While I was recovering and processing, he began to date someone else, and this only made the pain worse. By that point, I knew that we were supposed to be together for sure, but he still needed time to figure it out. Eventually, we slowly started dating and taking things a little at a time. We had a few break ups that tested our relationship, but we finally made it through.

On October 28th, 2006 Brian suggested we get all dressed up and go out to dinner. We went to Winger's in a formal dress and tux, and we got a few stares, but we had a great time. On the way home, we stopped at the same stake center where we'd gone after graduation, and danced under the same streetlight. He then got down on one knee and proposed. It was perfect.

On March 17th, 2007 we were married for time and all eternity in the Bountiful, UT temple. It was a perfect day, and we were completely happy.

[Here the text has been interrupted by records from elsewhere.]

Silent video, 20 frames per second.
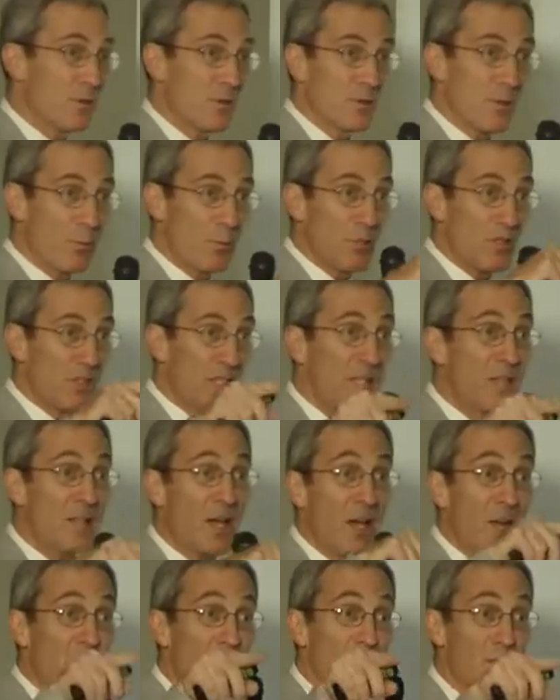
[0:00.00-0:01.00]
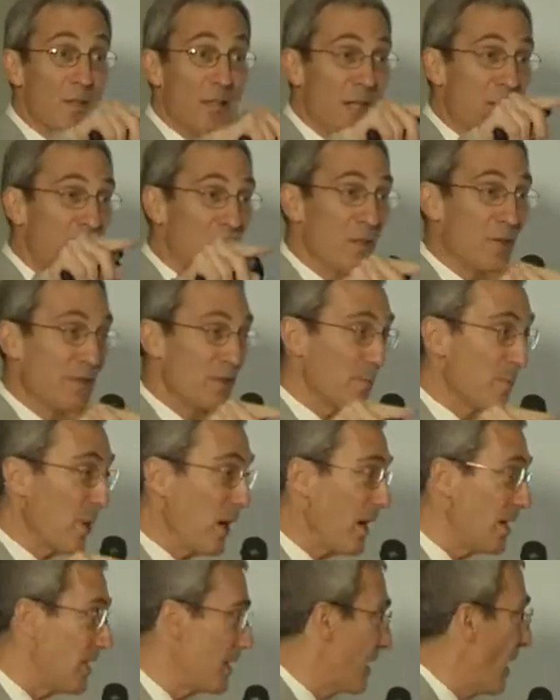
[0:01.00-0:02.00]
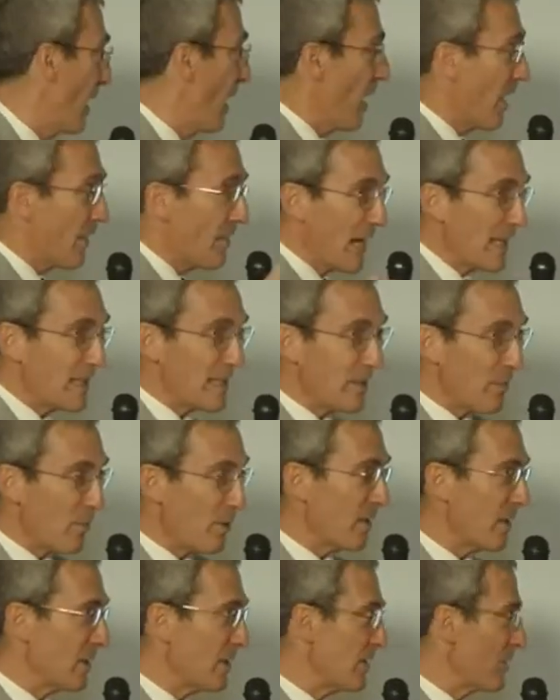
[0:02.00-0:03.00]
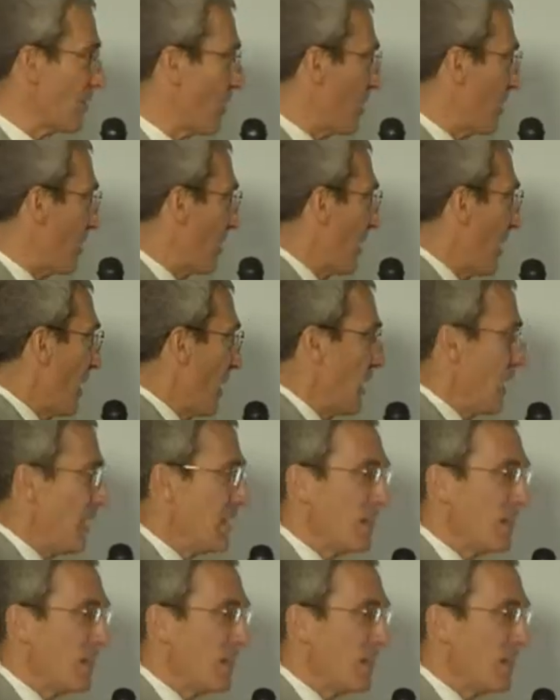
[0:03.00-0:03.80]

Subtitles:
So when you see titles on the edges of spines, that's something that started in the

The story has a lot more twists and turns, but that would require many more posts. Let's just say, I have chosen a wonderful man to spend eternity with and he makes each day better than the last. We have tough times, due mostly to my lingering issues, but he is so strong and understanding, and knows exactly what to do to make me realize he's not going anywhere, ever again.

THE BEGINNING

5 comments:

Crystal said...

Oh my Melissa and Rookie! I love hearing that story! I could read it over and over again! I even remember some of the parts! It was a fun stroll down memory lane! I sure miss you guys! I hope you are doing well! It sounds like you two are busy as ever! I am glad that you found each other and you can have supreme happiness! Love you both!

James and Bethany said...

Gee, I just love you guys! I also remember some of those parts of your story. I can tell it was a long road, but I am so happy you guys ended up together. We all wanted that to happen!!!!!!! You are perfect for eachother.

-Bethany

Roods said...

I remember everything as it was happening and I loved reading about it again. Your story is really like a fairy tale. I'm glad that you guys have had such a great year. I know that the ones that follow will be just as amazing. I love you guys!

Suzy said...

Melissa: thanks for sharing your story. It was fun to read. Brian really is a good guy and you both are lucky!

Annie said...

Thank you so much for sharing your story. I hadn't heard it before and I must tell you that it brought tears to my eyes, of course I'm just a softie. What a wonderful story it is and don't ever hesitate to tell it!